4. Streaming Pipeline: Kafka as the Real-Time Core

Ingesting high-volume network telemetry — especially enriched flow data with DPI metadata — requires more than just a message bus. It needs a reliable, scalable, and schema-aware transport layer that can handle bursty traffic, fan out to multiple consumers, and enforce data contracts. For this reason, Apache Kafka sits at the center of the system’s real-time streaming pipeline.

⚙️ Why Kafka?
Kafka is built for distributed, high-throughput stream processing, making it ideal for ingesting and distributing telemetry at scale. It enables:

  • Buffering of traffic bursts during high-load periods without data loss
  • Decoupling of producers (nProbe exports) from consumers (in our case S3 connector for storage)
  • Backpressure management, allowing slow consumers to catch up without dropping flows
  • Horizontal scalability, ensuring the pipeline can grow with network volume

This makes Kafka a natural backbone for network observability in cloud-native systems.
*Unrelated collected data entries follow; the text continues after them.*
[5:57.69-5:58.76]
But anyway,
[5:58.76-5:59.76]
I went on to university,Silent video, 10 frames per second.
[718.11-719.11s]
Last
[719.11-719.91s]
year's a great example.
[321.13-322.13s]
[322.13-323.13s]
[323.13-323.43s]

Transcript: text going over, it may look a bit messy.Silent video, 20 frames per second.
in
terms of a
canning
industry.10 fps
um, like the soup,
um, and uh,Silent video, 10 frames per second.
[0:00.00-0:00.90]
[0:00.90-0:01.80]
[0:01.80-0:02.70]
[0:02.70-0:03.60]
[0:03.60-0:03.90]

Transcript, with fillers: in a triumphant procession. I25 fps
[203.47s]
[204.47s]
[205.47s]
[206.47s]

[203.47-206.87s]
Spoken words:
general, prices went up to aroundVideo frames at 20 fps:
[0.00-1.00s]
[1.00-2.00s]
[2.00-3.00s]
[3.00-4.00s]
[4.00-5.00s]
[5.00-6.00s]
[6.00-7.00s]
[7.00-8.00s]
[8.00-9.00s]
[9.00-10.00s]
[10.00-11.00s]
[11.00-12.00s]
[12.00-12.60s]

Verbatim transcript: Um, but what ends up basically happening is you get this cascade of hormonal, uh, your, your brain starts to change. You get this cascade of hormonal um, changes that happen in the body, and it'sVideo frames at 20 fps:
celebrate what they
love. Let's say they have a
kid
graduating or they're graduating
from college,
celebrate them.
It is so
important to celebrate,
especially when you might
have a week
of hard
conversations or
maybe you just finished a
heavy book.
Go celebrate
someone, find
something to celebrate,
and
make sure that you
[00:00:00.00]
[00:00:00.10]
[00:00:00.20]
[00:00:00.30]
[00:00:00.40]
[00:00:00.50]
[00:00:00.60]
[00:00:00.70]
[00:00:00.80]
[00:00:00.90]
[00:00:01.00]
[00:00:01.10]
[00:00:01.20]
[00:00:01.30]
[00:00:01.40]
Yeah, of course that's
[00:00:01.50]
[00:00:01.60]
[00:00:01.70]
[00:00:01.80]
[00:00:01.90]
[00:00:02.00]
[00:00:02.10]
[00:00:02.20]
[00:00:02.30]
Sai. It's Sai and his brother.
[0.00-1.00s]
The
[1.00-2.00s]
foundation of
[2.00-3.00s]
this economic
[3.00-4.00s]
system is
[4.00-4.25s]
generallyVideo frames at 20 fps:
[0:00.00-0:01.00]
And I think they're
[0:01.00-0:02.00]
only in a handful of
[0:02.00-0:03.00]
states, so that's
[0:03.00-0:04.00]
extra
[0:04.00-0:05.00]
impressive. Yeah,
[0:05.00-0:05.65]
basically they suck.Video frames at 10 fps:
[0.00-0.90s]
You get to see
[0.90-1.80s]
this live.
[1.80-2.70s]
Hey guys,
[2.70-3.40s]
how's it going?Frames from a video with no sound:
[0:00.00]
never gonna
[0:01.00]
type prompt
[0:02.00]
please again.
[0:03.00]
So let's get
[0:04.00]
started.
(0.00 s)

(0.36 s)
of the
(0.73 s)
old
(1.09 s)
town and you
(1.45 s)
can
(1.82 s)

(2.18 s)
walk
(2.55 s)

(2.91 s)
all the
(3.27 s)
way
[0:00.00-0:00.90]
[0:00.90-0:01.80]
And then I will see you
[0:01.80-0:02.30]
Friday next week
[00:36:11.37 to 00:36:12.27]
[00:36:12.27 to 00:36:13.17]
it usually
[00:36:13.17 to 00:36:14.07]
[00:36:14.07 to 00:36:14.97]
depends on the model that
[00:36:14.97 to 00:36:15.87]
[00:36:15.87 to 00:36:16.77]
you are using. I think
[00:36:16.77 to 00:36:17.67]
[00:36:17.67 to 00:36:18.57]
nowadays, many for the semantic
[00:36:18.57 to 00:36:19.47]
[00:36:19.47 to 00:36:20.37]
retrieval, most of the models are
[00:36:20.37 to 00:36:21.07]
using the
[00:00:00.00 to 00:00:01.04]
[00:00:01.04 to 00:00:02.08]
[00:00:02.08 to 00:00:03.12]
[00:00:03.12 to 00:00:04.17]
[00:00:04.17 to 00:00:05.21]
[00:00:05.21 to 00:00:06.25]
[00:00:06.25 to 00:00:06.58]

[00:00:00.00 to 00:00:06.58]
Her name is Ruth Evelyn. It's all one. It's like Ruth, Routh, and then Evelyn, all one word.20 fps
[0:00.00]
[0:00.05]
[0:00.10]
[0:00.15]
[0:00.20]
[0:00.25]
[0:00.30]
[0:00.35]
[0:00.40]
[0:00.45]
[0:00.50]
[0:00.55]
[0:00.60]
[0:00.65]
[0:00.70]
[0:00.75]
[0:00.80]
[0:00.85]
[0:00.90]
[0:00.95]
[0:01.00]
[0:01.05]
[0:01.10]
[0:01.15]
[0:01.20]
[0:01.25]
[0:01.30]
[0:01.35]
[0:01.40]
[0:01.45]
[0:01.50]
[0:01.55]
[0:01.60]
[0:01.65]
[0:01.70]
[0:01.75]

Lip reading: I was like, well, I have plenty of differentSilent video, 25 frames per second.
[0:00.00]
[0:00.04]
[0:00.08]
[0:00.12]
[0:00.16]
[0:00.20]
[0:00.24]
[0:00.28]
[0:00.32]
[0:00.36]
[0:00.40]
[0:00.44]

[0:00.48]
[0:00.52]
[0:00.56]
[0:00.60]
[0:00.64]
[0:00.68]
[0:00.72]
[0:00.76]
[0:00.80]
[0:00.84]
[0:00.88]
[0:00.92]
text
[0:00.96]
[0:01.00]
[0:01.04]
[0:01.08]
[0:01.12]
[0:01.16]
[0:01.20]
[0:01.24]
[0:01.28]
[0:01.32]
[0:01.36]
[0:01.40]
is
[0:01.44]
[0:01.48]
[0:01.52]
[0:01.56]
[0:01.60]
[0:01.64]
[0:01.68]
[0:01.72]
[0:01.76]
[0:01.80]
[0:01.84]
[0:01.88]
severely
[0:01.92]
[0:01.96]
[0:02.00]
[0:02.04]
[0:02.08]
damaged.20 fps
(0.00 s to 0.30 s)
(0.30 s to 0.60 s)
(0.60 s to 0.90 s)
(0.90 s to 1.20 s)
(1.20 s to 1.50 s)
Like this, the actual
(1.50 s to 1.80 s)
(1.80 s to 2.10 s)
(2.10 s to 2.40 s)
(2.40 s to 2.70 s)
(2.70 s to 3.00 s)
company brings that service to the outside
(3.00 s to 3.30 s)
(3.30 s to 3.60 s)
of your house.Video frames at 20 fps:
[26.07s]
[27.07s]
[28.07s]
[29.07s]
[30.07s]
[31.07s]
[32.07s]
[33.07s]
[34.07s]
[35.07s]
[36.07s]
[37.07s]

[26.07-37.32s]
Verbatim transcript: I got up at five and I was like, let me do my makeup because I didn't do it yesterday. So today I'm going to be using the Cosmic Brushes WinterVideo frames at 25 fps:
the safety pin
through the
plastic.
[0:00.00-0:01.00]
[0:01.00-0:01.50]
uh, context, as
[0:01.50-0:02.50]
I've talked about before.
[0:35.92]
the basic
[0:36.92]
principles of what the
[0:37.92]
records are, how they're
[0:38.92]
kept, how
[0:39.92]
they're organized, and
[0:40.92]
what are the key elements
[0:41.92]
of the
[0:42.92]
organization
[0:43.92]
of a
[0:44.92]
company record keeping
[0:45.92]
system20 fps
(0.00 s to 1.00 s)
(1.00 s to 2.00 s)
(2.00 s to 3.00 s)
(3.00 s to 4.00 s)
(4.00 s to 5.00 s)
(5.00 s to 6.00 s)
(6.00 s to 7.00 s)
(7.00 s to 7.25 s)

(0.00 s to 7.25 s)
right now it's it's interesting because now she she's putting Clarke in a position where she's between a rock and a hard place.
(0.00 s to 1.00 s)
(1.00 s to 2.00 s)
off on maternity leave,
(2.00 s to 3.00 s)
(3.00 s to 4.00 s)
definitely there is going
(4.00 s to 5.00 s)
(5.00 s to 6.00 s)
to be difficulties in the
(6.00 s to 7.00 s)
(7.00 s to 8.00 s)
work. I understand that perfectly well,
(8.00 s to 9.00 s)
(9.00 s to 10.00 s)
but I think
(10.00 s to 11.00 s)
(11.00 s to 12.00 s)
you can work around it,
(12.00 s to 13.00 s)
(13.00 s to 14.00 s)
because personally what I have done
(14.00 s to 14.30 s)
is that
📜 Schema Validation with Confluent Schema Registry
To ensure consistency across flow messages and downstream processors, each NetFlow message is serialized as JSON and validated against a schema defined in Confluent Schema Registry. This brings important benefits:
For example, a JSON schema might define L7_RISK_SCORE as an integer between 0–100, or ensure that JA4C_HASH is always an 8-character string. Any record that violates this contract is rejected at ingest, preventing bad data from contaminating the pipeline.

Together, Kafka and Confluent Schema Registry form the reliable, flexible backbone of this pipeline — handling real-time ingestion while keeping data structured, clean, and future-proof.

5. Storage Model: S3 and Parquet for Retention & Compliance

Once flow data is ingested, the next challenge is storage — at scale, cost-effectively, and in a format that supports both long-term compliance and rapid analytics. Rather than relying on traditional data warehouses or specialized logging platforms, this architecture takes a cloud-native, decoupled approach, storing telemetry as compressed files in Amazon S3.

💾 Why Not a Traditional Data Warehouse?
Data warehouses like BigQuery, Snowflake, or Redshift offer convenience — but they come at a cost:

  • Price scales with ingestion and query volume, not retention
  • Limited schema flexibility makes it harder to adapt as NetFlow formats evolve
  • Less transparency into performance tuning, indexing, and query paths
  • Lock-in to specific tools, user interfaces, and billing models

In contrast, storing data in open formats on S3 means we control the lifecycle, layout, and access models — independent of any single vendor or toolchain.

🧱 S3 as the Data Lake: Durable, Cost-Efficient, Compliant
Amazon S3 is ideal for multi-year retention of telemetry, offering:

  • Virtually unlimited scale
  • Durable (11 9s) storage across availability zones
  • Built-in lifecycle policies for automatic tiering (e.g., to Glacier for archive compliance)
  • Low storage costs compared to database or warehouse retention

This allows us to store all flows, even those not currently queried, without worrying about runaway costs.

📦 Parquet + Snappy: Structured, Compressed, and Fast
Flow data is written to S3 in Apache Parquet format, a columnar file format optimized for analytical workloads. Combined with Snappy compression, this approach delivers:

  • 80–90% storage savings over JSON or CSV
  • Excellent read performance for specific fields (e.g., just L7_RISK_SCORE, DST_IP)
  • Compatibility with Spark, DuckDB, Trino, Athena, and Bauplan

Each Parquet file is schema-aligned to the Kafka topic schema, enabling strong data guarantees and easy evolution over time.

🧭 Why Not Use Athena Directly?
Amazon Athena provides serverless SQL over S3, but it’s not the best fit for real-time security analytics. Issues include:

  • Query latency (cold start penalties, especially for small ad hoc queries)
  • Partitioning limitations, requiring manual tuning to avoid scanning huge files
  • Limited join performance and caching for complex correlations

Instead, this architecture uses Bauplan and Iceberg (covered next) to layer a true Lakehouse on top of S3 — delivering low-latency querying, time-travel, and schema evolution.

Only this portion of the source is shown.